The music, people and stupid moments that make up the nightlife
In the Valley, heavy usually means Angus Young's guitar at the beginning of "Thunderstruck," Glenn Danzig warning mothers not to send children his way or Lars Ulrich shredding drum skins throughout
And Justice for All. Heavy is metal and metal has always been very big around my home turf. So, when I heard Sisters of Mercy for the first time, right after I started working on my beginner's collection of less popular music, I was struck by a heaviness that was, to me, alien. There was a drum machine,
Doktor Avalanche (who now doubles as an
advice columnist), offerring a cold, diabolical rhythm. There were few, if any, guitar solos. Then there was Andrew Eldritch, who didn't scream as much as he roared a menacing "Fuck me and marry me young."
Vision Thing was the first Sisters of Mercy album I purchased, but
Floodland became the favorite. The cover of the album probably says more about its content than any review ever did-- black sky meeting with an oily sea, a full moon set between the faces of Eldritch and Patricia Morrison. It's an album filled with lengthy pieces. It's major single, "This Corrosion," comes in at just under eleven minutes and five others top the six-minute mark. The production is, overall, sparse, but there are bits of song (the gospel backing vocals on "This Corrosion" and the rainstorm effects on "Flood II") that seem to stretch for a big 1980s moment but, fortunately, miss that overproduced sound.

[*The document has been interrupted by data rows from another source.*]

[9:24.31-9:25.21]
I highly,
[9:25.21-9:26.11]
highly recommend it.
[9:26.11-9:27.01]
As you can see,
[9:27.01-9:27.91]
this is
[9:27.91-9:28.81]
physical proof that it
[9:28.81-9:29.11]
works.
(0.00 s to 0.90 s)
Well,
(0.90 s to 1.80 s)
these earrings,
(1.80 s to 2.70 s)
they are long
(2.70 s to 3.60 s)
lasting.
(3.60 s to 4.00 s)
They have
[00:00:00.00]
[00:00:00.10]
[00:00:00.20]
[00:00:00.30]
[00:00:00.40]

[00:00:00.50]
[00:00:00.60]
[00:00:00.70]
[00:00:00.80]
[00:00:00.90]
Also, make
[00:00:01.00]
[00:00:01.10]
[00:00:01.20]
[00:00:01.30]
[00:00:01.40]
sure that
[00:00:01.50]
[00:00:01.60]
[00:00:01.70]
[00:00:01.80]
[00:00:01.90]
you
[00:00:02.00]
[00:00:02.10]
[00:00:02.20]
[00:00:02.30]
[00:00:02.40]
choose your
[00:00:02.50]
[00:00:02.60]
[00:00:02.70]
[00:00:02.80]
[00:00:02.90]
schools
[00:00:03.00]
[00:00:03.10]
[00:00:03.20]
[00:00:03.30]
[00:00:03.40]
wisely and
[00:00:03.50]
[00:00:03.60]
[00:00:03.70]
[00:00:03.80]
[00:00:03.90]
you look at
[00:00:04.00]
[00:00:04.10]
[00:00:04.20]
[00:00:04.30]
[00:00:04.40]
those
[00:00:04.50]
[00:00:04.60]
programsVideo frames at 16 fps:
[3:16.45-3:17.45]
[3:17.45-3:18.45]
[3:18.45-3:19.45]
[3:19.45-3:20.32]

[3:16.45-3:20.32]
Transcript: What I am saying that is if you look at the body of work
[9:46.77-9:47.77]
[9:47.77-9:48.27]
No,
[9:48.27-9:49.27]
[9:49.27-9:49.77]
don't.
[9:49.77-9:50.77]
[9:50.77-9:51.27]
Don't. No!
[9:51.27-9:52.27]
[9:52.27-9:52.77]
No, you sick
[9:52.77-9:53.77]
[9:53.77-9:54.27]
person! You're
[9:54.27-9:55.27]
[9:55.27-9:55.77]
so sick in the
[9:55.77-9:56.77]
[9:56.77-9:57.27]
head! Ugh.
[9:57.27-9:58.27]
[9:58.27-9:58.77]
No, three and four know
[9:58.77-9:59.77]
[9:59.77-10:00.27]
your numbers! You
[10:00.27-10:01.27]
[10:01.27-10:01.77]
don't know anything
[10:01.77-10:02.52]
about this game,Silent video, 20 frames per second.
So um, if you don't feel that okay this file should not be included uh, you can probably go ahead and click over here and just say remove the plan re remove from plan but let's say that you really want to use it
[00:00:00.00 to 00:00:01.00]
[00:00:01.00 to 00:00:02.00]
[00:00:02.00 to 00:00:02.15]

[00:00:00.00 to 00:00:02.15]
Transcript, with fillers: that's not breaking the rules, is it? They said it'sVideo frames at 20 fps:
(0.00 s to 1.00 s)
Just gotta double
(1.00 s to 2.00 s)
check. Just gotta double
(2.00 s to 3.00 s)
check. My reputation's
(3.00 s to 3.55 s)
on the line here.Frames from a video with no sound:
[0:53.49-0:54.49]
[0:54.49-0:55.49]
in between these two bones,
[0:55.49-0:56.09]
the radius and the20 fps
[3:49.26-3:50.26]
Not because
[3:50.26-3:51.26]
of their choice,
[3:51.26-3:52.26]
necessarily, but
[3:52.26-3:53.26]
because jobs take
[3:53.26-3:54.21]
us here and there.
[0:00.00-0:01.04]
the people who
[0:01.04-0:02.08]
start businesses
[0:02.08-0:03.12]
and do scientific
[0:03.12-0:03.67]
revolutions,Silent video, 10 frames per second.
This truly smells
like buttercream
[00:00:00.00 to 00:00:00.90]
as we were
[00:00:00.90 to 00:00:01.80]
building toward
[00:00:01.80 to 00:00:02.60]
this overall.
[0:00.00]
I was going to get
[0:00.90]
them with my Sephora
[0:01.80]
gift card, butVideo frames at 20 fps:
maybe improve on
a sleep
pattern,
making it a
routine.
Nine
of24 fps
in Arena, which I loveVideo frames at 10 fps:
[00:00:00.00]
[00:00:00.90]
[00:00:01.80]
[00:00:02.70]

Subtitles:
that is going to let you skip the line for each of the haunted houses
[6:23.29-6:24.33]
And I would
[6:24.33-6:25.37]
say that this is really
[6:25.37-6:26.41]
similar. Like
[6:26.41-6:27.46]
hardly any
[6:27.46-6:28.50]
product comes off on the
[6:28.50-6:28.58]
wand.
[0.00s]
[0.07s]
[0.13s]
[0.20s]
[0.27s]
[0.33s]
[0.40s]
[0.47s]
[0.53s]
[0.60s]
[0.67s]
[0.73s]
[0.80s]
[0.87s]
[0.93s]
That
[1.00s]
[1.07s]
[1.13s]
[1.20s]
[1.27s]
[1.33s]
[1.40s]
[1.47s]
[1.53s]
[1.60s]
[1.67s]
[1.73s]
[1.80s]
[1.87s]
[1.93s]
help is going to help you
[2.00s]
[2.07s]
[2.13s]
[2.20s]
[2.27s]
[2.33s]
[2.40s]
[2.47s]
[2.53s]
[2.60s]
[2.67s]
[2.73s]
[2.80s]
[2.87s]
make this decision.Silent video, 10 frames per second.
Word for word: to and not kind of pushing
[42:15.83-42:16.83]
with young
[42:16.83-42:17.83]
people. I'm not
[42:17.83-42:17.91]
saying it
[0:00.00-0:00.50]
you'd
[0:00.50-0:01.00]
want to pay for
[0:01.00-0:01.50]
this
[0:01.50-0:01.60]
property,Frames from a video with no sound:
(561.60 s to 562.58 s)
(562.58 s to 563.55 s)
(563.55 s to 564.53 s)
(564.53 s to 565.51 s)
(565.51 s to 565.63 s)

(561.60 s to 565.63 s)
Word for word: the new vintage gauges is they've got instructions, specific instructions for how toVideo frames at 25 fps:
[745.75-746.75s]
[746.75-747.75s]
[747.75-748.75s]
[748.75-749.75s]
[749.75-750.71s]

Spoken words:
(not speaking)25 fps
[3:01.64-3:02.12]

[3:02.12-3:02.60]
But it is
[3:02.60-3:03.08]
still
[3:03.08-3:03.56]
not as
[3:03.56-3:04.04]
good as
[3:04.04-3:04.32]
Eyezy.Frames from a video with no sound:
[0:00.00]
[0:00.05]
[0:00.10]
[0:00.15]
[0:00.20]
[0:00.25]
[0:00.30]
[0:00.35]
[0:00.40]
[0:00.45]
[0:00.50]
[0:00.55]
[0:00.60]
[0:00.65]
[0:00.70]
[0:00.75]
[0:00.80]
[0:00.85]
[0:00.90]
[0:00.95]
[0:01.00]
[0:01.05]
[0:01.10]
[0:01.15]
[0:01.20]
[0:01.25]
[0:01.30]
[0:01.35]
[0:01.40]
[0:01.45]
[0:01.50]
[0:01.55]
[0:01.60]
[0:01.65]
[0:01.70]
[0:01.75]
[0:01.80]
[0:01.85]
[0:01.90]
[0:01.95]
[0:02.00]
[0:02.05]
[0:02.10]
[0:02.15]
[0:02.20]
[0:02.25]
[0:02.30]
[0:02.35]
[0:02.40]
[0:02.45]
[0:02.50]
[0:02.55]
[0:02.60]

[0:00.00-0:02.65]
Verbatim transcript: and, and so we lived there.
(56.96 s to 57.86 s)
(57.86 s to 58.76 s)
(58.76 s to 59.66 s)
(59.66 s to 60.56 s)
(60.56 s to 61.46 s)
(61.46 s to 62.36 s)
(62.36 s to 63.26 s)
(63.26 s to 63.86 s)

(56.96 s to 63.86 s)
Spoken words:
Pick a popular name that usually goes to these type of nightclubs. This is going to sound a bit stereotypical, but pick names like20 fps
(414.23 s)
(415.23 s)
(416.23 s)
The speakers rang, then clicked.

Floodland is the album that spawned the pseudo-goth nickname bestowed upon me by my closest friend. It is the album that helped me convince my metal-loving college roommate to start going to Helter Skelter with Kar3n and I. It is the album that just might make you want to see the band play in Los Angeles
next month.
I would like to see Sisters of Mercy again, but, undoubtedly, I will be stuck doing something far less interesting that night. I had my chance to see the band in 1998. I went with a group of ten people in the worst rainstorm of the year. It took an extra two hours for everyone to arrive at my place and at least another hour to get from the LAX area to Hollywood. We stopped at Del Taco for dinner, where one member of our party was propositioned by a trannie while standing in line for the bathroom. We parked four blocks away and I tripped in a puddle, managing to rip my tights and bang my knee before the show. Given that this was the Palladium, who has the worst door policy in town, our matches, lighters, cigarettes, gum and pen were all confiscated. The guard tried to take my key ring and nearly ripped a fashion chain off my handbag because she thought they might be "weapons." I threw a fit and she caved. It was an incredibly fucked up night, to say the least, but Sisters of Mercy are worth that.